Blockchain can help secure digital transactions while also protecting user privacy
Note: Professor Alex Pentland of MIT’s Media Lab, will host a panel on Big Data 2.0: Next-Gen Privacy, Security, and Analytics, at the upcoming MIT CIO Symposium on May 18. This article focuses on one aspect of his work.
The exponential growth of mobile and ubiquitous computing together with big data analysis, are transforming the entire digital landscape, or “data ecology.” These shifts are having a dramatic impact on people’s personal data-sharing awareness and sensitivities as well as their cybersecurity: The more data created and shared, the more concerns rise. Recently, apprehensions have reached critical mass regarding privacy and the use of personal data, partially due to media exposure of cybersecurity breaches and intelligence scandals. The surge of mobile transactions, micropayments, and connected sensors in both private and public spaces is expected to further exacerbate this tension.
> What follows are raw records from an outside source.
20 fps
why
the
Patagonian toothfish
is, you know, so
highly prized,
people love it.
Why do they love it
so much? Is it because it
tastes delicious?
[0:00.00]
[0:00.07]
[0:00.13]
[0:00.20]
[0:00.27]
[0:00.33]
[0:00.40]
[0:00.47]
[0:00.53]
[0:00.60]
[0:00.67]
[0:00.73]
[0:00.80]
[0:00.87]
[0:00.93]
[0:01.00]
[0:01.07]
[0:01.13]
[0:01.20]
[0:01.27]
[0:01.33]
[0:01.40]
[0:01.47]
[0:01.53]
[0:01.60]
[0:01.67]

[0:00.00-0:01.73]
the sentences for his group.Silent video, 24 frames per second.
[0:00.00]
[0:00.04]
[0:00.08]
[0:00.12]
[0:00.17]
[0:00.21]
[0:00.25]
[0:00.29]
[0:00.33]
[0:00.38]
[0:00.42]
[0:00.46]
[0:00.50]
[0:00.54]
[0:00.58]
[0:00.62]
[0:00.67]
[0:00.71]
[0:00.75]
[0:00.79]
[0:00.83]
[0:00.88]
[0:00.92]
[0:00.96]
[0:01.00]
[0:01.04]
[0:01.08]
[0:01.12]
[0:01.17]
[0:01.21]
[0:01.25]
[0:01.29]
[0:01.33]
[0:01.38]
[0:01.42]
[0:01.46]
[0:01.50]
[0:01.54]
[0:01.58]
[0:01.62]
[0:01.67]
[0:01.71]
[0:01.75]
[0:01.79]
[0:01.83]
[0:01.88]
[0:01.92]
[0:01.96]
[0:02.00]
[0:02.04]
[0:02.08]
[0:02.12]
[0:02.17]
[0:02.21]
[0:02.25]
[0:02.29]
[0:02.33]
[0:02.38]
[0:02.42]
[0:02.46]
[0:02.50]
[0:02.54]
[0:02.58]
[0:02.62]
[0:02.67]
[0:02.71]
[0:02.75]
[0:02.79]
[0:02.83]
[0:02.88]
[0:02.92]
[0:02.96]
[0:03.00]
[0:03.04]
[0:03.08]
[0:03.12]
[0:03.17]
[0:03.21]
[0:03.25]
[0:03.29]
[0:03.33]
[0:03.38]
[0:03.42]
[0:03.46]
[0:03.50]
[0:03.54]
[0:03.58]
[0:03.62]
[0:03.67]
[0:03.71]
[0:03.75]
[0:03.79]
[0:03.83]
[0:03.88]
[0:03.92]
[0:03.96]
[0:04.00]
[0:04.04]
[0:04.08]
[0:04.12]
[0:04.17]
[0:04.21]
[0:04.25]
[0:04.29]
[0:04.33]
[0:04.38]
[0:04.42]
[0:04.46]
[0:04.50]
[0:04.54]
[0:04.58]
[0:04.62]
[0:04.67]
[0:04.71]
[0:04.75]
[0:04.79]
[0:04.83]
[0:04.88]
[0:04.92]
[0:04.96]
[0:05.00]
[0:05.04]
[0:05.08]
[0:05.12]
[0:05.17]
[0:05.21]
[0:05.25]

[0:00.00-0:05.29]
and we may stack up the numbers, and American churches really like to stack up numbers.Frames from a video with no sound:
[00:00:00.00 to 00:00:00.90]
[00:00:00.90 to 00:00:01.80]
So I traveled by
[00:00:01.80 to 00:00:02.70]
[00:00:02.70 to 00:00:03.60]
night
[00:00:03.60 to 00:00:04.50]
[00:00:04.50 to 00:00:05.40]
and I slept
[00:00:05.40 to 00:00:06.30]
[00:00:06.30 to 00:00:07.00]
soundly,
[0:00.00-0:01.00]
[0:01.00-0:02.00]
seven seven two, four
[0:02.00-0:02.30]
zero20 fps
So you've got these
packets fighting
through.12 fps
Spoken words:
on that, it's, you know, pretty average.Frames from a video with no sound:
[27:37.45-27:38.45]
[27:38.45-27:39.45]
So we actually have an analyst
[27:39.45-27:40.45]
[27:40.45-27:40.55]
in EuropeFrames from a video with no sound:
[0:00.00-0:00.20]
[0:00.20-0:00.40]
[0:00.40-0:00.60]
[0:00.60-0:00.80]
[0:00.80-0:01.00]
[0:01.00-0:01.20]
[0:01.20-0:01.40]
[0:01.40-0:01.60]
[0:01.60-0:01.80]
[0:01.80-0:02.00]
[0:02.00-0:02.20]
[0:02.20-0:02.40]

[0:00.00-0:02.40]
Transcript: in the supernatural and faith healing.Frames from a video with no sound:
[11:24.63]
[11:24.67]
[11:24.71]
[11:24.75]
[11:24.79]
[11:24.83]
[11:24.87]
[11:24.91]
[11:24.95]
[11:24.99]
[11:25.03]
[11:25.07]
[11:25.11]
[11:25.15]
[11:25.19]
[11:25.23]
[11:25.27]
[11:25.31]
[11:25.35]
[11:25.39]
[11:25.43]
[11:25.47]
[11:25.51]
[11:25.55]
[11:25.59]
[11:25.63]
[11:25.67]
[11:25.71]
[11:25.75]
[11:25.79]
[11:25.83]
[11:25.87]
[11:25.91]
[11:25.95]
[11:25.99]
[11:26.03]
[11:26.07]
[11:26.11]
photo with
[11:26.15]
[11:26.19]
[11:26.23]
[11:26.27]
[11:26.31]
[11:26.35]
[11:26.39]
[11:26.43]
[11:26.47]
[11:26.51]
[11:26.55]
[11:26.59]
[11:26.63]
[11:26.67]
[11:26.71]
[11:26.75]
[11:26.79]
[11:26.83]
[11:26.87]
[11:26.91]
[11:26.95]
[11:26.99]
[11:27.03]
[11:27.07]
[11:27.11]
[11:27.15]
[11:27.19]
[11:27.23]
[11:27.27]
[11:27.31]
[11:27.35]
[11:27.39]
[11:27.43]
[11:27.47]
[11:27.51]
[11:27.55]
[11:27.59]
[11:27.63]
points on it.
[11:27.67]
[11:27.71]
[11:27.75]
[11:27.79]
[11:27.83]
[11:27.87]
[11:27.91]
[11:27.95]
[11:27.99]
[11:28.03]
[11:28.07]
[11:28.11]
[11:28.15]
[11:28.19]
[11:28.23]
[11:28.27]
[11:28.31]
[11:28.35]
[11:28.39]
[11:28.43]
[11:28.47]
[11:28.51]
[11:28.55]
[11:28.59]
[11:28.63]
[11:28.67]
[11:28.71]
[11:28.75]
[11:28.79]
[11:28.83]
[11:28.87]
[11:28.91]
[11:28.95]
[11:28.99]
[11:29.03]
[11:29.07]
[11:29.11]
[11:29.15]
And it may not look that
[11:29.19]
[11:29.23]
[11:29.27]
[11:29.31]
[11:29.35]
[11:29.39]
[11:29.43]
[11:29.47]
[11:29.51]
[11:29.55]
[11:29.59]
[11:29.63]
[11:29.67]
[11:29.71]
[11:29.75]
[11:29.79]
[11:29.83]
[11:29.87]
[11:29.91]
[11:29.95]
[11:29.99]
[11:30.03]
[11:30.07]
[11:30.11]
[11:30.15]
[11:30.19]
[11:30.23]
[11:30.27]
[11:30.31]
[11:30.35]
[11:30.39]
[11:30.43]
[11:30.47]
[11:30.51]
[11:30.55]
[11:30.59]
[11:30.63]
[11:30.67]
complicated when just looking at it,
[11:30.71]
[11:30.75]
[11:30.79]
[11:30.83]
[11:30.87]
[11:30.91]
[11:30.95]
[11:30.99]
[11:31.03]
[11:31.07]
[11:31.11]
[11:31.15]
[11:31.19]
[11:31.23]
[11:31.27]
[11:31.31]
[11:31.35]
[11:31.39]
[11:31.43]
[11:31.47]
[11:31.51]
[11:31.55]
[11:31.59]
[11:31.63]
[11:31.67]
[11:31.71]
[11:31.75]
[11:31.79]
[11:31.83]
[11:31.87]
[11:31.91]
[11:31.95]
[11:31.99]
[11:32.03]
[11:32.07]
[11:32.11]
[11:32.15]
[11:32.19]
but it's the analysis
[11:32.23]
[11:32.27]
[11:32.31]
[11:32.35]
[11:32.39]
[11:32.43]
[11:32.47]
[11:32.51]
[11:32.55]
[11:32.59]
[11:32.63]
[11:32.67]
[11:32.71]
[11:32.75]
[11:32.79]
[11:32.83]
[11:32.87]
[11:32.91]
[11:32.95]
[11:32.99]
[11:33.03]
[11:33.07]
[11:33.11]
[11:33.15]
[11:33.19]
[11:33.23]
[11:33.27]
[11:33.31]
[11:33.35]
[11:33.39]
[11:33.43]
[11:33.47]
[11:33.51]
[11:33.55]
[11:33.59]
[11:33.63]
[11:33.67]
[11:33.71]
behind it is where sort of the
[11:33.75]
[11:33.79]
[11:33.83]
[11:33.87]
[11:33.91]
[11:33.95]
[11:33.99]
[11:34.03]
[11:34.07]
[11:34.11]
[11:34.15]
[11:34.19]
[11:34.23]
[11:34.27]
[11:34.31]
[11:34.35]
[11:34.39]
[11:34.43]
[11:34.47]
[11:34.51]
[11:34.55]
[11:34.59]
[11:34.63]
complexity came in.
What’s needed is a “new deal on data” where security concerns are matched with transparency, control and privacy, and are designed into the core of any data-driven service 1.
In order to demonstrate that such a win-win data ecology is possible, my students and I have developed Enigma, a decentralized, computation platform enabling different participants to jointly store and run data computations while keeping the data completely private2. Enigma promotes a viable digital environment by supporting four key requirements:
- That data always be encrypted
- That computation happens on encrypted data only
- That data owners will control access precisely, absolutely and with an audit trail
- That there are means to reliably enable payment to data owners for use of their data
From the user’s perspective, Enigma is a hosted computer cloud that ensures both the privacy and integrity of their data. The system also allows any type of computation to be outsourced to the cloud while guaranteeing the privacy of the underlying data and the correctness of the result. A core feature of the system is that it allows data owners to define and control who can query it, ensuring that the approved parties only learn the output. Moreover, no other data leaks to any other party.The Enigma cloud itself is comprised of a network of computers that store and execute queries. Using secure multi-party computation, each computer only sees random pieces of the data, preventing information leaks. Furthermore, queries carry a micro-payment to the provider of the computing resources, as well as a payment to the users whose data is queried, thus providing the foundation for the rise of a sustainable, secure data market.
To illustrate how the Enigma platform works, consider the following example: a group of data analysts of an insurance company wishes to test a model that leverages people’s mobile phone data. Instead of sharing their raw data with the data analysts in the insurance company, customers can securely store their data in Enigma, and only provide the data analysts with permission to execute their study. The data analysts, therefore, are able to execute their code and obtain the results, but nothing else. In the process, the users are compensated for giving access to their data, and the owners of the network computers are paid for their computing resources.
Three types of entities are defined in Enigma, and each can play multiple roles (see Figure 1). Owners are those sharing their data into the system and controlling who can query it; Services, if approved, can query the data without learning anything else beyond the answer to their query; and Parties (or computing parties) are the nodes that provide computational and storage resources but they only see encrypted or random bits of information. In addition, all entities are connected to a blockchain, as shown below.
When owners share data, the data is split into several random pieces called shares. Shares are created in a process of secret-sharing, and they perfectly hide the underlying data while maintaining some necessary properties. This allows them to be queried later in this masked form. Since users in Enigma are owners of their data, we use the blockchain as a decentralized, secure database that is not owned by any party. This also permits an owner to designate which services can access its data and under what conditions, and it permits parties to query the blockchain and ensure that it holds the appropriate permissions. In addition to being a secure and distributed public database, the blockchain is also used to facilitate payments from services to computing parties and owners, while enforcing correct permissions and verifying that queries execute correctly.
In summary, a sustainable data ecology requires that data is always encrypted,and that computation happens on encrypted data only. It also requires that owners of the data control access to their data precisely, absolutely and in a way that can be audited. Finally, it requires that data owners are reliably paid for use of their data. Enigma accomplishes these requirements, providing proof that a sustainable, secure data ecology is possible.
The major design question remaining about this ecology is one of policy: What is the trade-off between user security and access by law enforcement and intelligence services? In the current Engima system this trade-off is handled by leaving metadata encrypted, but visible. Other trade-offs are possible, including full anonymization, or building-in the ability for court-ordered investigators to penetrate anonymity though zero-knowledge proofs (which Is different than back-door approaches).
For additional information see http://trust.mit.edu
1 Pentland, A. Reality mining of mobile communications: Toward a new deal on data. World Economic Forum Global IT Report 2008, Chapter 1.6, (2008), 75–80.[
2 Zyskind, G., Nathan, O., and Pentland, A. (2015). Decentralizing privacy: Using blockchain to protect personal data. In Proceedings of IEEE Symposium on Security and Privacy Workshops, 180–184.